Sunday, May 3, 2009

If Pigs could fly - - - God forbid!

This week I think I would be remiss if I did not dedicate my Blog to the 250 pound Pig lounging comfortably under that palapa over there, sipping on a margarita!
Yes, it was only last weekend that we started to hear something about swine flu in Mexico. For us, one of the first times we heard about it was in a phone call back to Canada, where my family had been hearing a lot about it in the media for the previous day or so. Later we saw some of the coverage on our TV news channels; Fox and CNN, and began to appreciate the level of concern that was being generated north of the border.

Before I go any further with this, let me say that I am sorry for anyone who has been directly affected by this illness and I in no way want to trivialize what is no doubt a serious and potentially life-threatening situation in some places. However, I do want to contrast the near-hysteria that is being generated by the media and the 24 hour news cycle with the relatively benign effects that we are seeing here “on the ground” in Baja, our quiet little part of Mexico.
As I write this on Saturday May 2nd there has not been one case of H1 N1, or swine flu, reported anywhere in Baja Sur. However, the schools in town have been closed this past week, and will be until the 6th, by order of the Federal Government. Other than that, I am not aware of any unusual circumstances that have impacted our day to day life other than the following instances. A friend had her Spanish class cancelled because it was held in a school building that was closed. Our visitor, who left here on Monday morning, picked up some surgical masks last weekend while he was in town, because he was travelling on to Mexico City. We heard later in the week that the farmacias in town had sold out of masks. Starting on Thursday of the past week, there has been a big gathering of “yachties” in Puerto Escondito, 15 km south of here, called Loretofest. This annual event, which draws a couple of hundred, mainly live-aboard boaters from all around the Sea of Cortez' was briefly threatened with cancellation by Singlar, the Government agency in charge of their marine tourism infrastructure, whose facilities were being used for the event. However, calmer heads prevailed and the event is underway as I write this, with no evidence of face masks, or any particular concern, other than a jokingly half hearted avoidance of kissing or anything else that might easily spread infection.

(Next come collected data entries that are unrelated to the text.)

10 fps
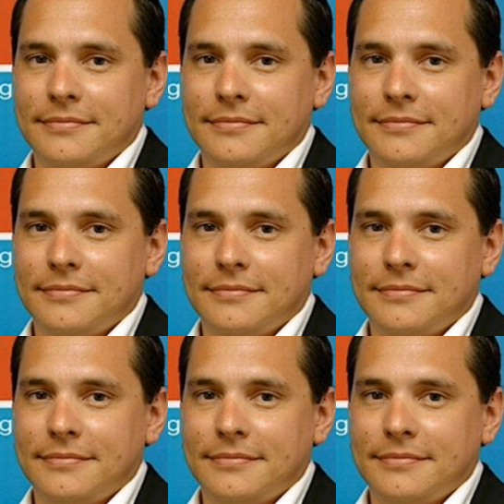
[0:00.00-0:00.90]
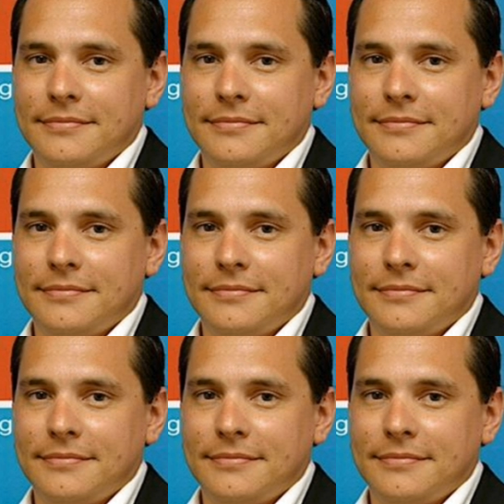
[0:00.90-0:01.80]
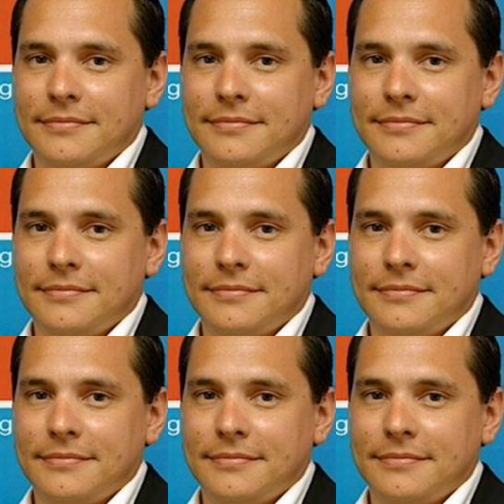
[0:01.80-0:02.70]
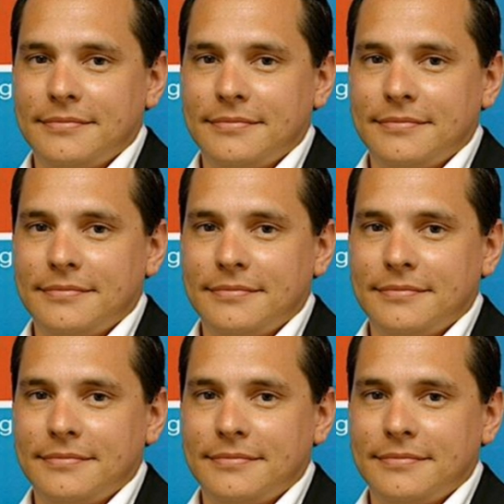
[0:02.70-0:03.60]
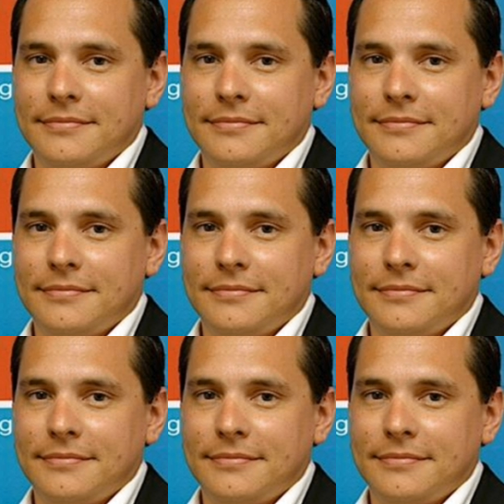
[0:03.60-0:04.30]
The face doesn't move, so there is nothing to read.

Contrast that with the minute by minute updates of infection rates and state by state comparisons and debates about travel restrictions and border closings and I hope you can understand my sense of disconnection between the reality I see around me and the news images that appear to be the current obsession of the world's media. Now I don't want to appear to be minimizing the seriousness of the situation in Mexico City, (one of the largest urban population centers in the world) or other affected areas but fundamental in understanding our perspective is the fact that, where we are, in the southern Baja penninsula, is one of the more isolated places you can find in Mexico. We have an air link to the US through Los Angeles four times a week and a road that connects us to Cabo and La Paz in the south and extends to Tijuana over 1,000 km to the north. Travel between the Baja and the mainland of Mexico is limited, with air connections to Cabo and La Paz, but none from the mainland to Loreto. There is also a ferry service from the mainland to La Paz and further north to Santa Rosalia. So the potential for transmission here is remote, witness our current clean bill of health I mentioned earlier. Ironically, given the air access from LA, the greatest threat we may be facing in this part of the Baja is probably from the passengers arriving here from infected areas up north!

On the subject of threat origin, I was sent an apparently credible link this week to the story about the huge pig factory farm on the outskirts of the small Mexican town that is being identified as “ground zero” for the beginning of this strain of flu. Apparently, the farm is owned by Smithfield Farms, a American agri-industry conglomerate that set up the pig farm there after being charged with a huge fine for massive polution from their pig farming activities in the US. Subsequently they opened up the Mexican operation, without being subject to the same degree of environmental controls here as in the US. Now we are experiencing the consequences of their corporate disregard for the environment and the impact that that is having worldwide and the inflamed reaction it is having particularly in their country of origin, America. (I was going to add something here on a variation on the theme of “chickens coming home to roost”, but with the change of species the visuals, just didn't work!)

So on this quiet May Day weekend here in Loreto, we are enjoying a peaceful, quiet, holiday weekend (May 1st here, is the equivalent of Labour Day north of the border) in spite of the global attention that appears to be focussed on this country. While we are concerned about the long range consequences of the potential of a pandemic developing out of this situation, we feel safe and secure in our isolated and remote location and, save for the penetration of the international media, we might be blissfully ignorant of these goings on. There is a saying we have in Canada: “When the US gets a cold, Canada gets pneumonia”. Perhaps the new adage will be: “When Mexico gets the flu, the US gets hysterical”.

Which I guess proves the old adage, “Don't believe everything you read in the newspaper!” reality can be much different than the appearance portrayed in the media. Being the focus of international attention and not feeling any effect from the subject of all that interest is a new and unexpected variation of “Living Loreto”.

P.S. Wash your hands thoroughly, cover your mouth if you have to cough, and perhaps consider coming to Loreto to avoid the next global threat to your health!